## DESCRIPTION OF THE TASK
The result should be the full listing copied exactly, with no pictures in it.

(Beginning of DATA UNDER STUDY)

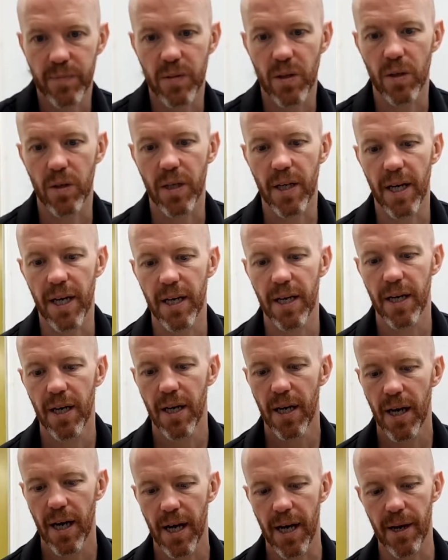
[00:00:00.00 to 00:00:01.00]
okay?
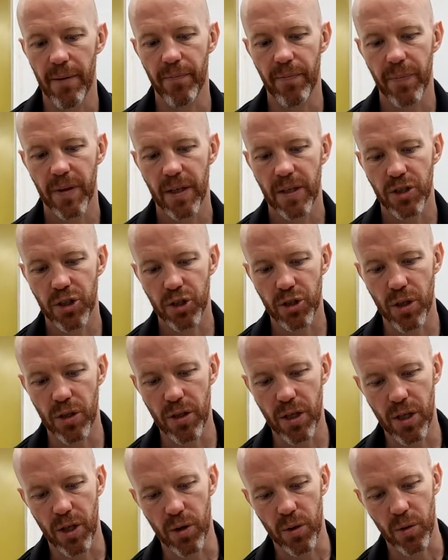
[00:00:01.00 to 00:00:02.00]
Um,
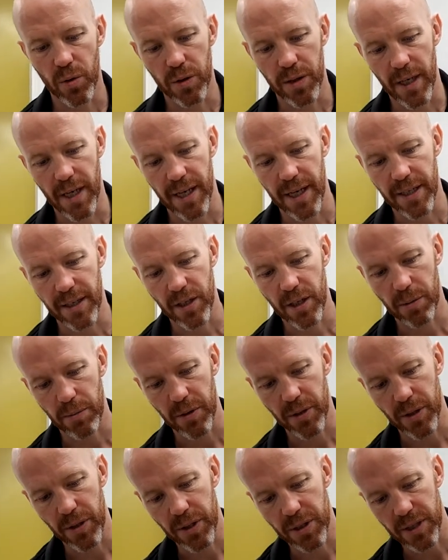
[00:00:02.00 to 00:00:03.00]
Stronghold and a couple of
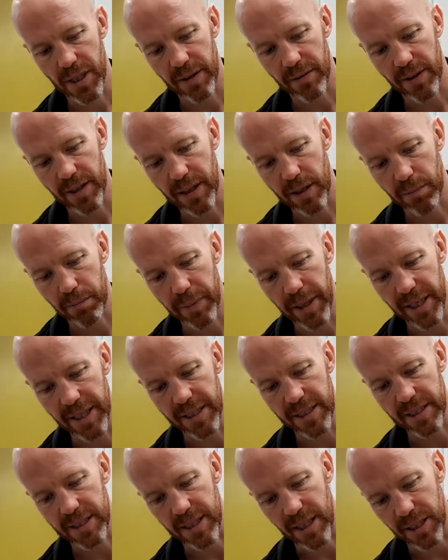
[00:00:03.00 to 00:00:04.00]
the others have a little pin
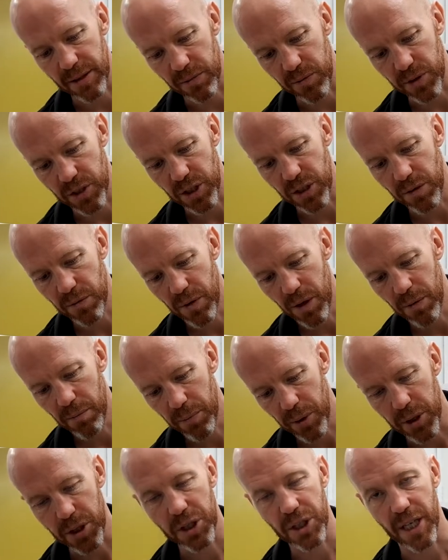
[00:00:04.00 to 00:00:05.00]
inside which you
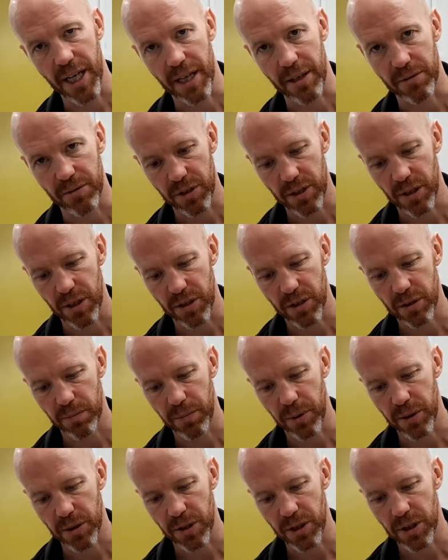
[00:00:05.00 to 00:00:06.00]
push down to, to
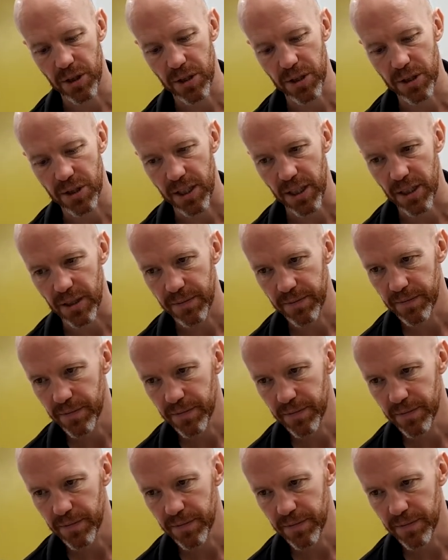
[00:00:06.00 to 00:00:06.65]
puncture the seal.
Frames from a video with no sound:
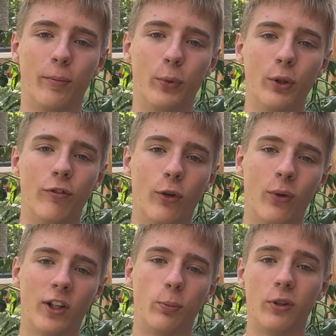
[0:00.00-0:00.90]
beautiful
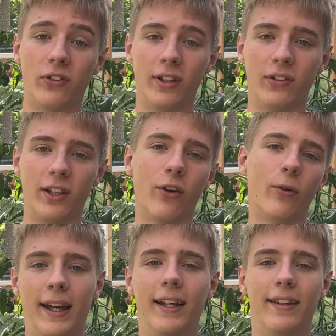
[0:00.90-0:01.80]
raspberries this year
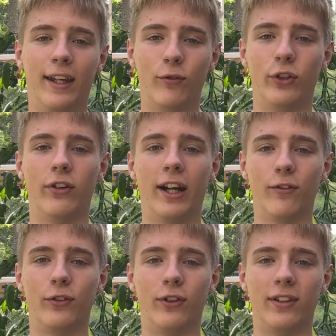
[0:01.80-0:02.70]
and every year
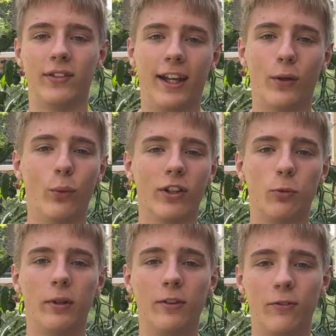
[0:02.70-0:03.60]
after this. And what's
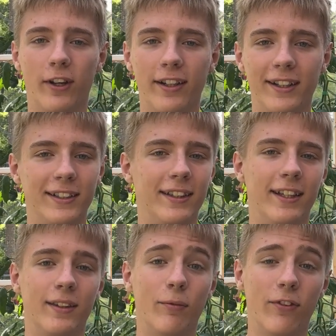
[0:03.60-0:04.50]
pretty fun is
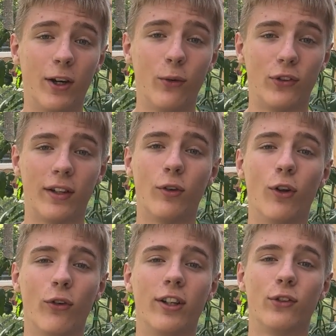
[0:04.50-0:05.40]
that the flowers have
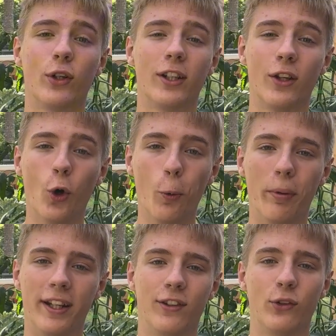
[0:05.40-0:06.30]
already started
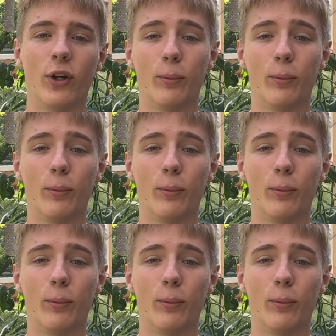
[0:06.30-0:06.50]
opening, so I'm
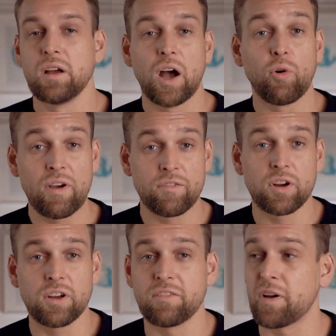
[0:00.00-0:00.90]

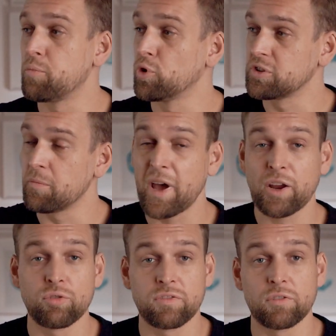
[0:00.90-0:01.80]
However, if I put the
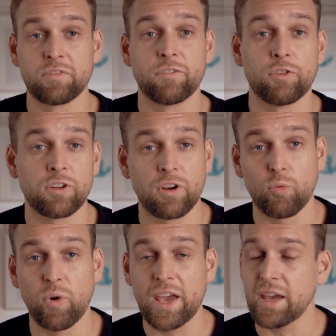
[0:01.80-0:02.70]
microphone further
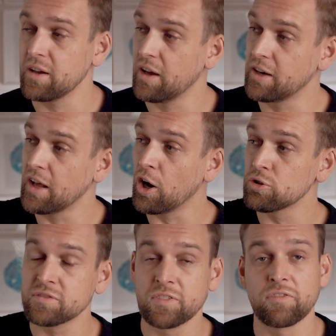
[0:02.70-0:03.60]
away and
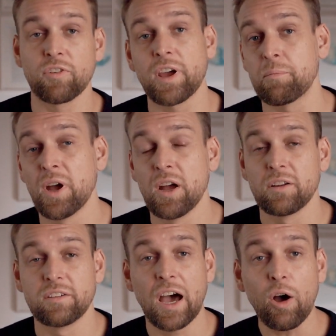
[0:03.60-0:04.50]
out of the frame,
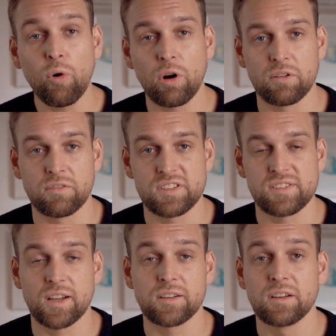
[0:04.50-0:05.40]
now all of a
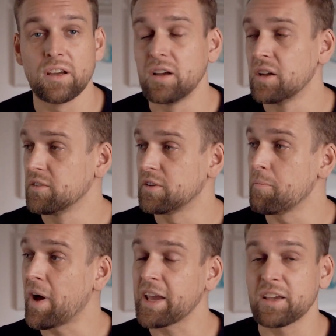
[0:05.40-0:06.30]
sudden the
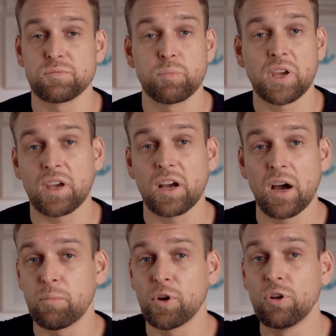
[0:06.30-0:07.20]
mic is picking
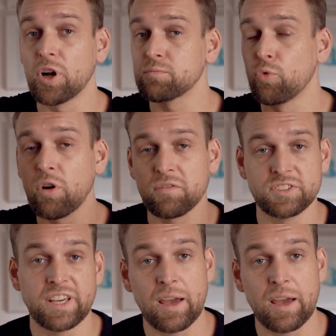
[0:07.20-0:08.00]
up a lot more of the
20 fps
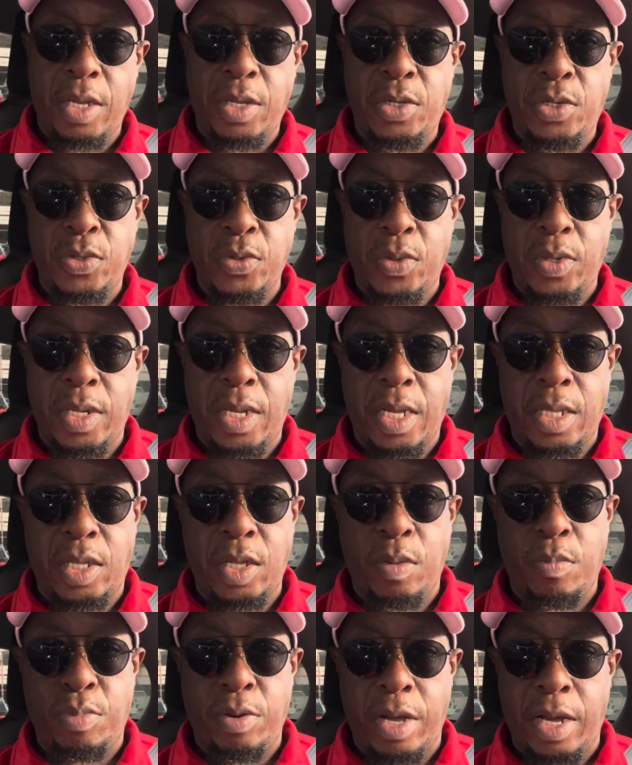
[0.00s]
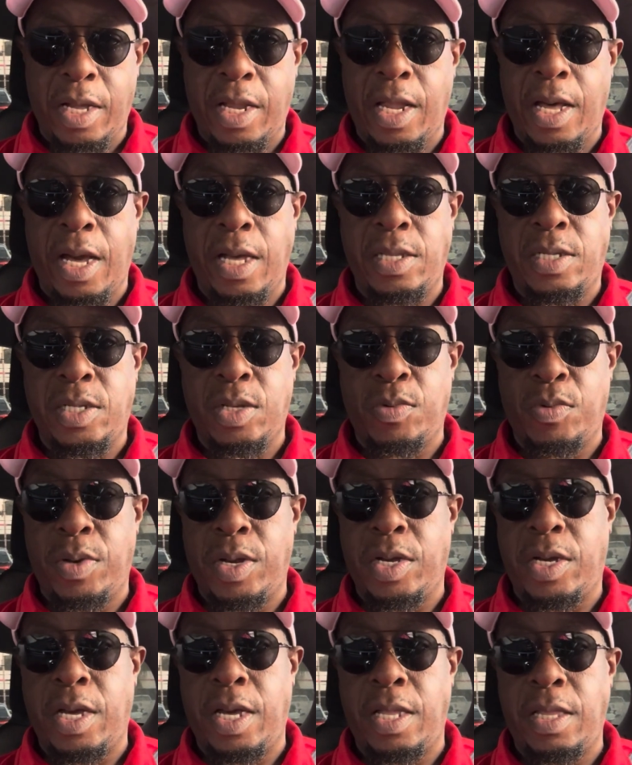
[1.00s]
sure that your brake lights are
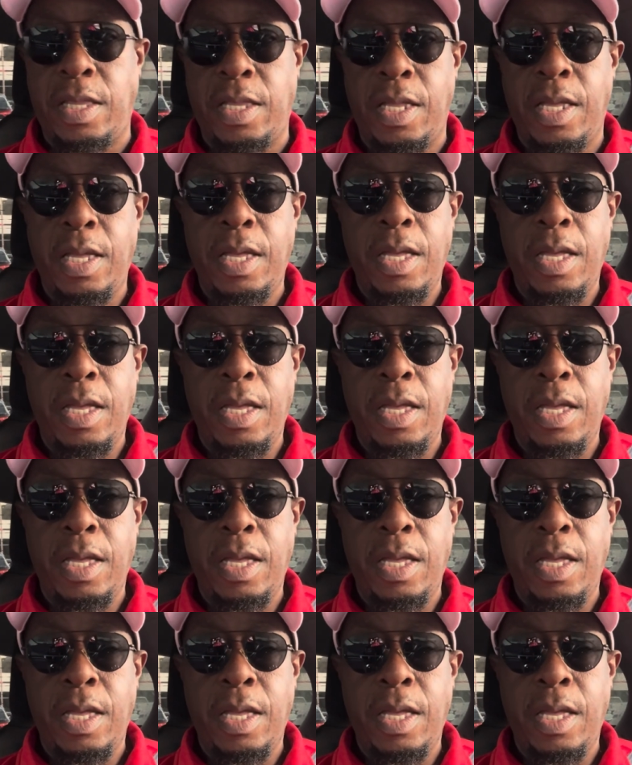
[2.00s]
working,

(End of DATA UNDER STUDY)

## REPLY
[00:00:00.00 to 00:00:01.00]
okay?
[00:00:01.00 to 00:00:02.00]
Um,
[00:00:02.00 to 00:00:03.00]
Stronghold and a couple of
[00:00:03.00 to 00:00:04.00]
the others have a little pin
[00:00:04.00 to 00:00:05.00]
inside which you
[00:00:05.00 to 00:00:06.00]
push down to, to
[00:00:06.00 to 00:00:06.65]
puncture the seal.
Frames from a video with no sound:
[0:00.00-0:00.90]
beautiful
[0:00.90-0:01.80]
raspberries this year
[0:01.80-0:02.70]
and every year
[0:02.70-0:03.60]
after this. And what's
[0:03.60-0:04.50]
pretty fun is
[0:04.50-0:05.40]
that the flowers have
[0:05.40-0:06.30]
already started
[0:06.30-0:06.50]
opening, so I'm
[0:00.00-0:00.90]

[0:00.90-0:01.80]
However, if I put the
[0:01.80-0:02.70]
microphone further
[0:02.70-0:03.60]
away and
[0:03.60-0:04.50]
out of the frame,
[0:04.50-0:05.40]
now all of a
[0:05.40-0:06.30]
sudden the
[0:06.30-0:07.20]
mic is picking
[0:07.20-0:08.00]
up a lot more of the
20 fps
[0.00s]
[1.00s]
sure that your brake lights are
[2.00s]
working,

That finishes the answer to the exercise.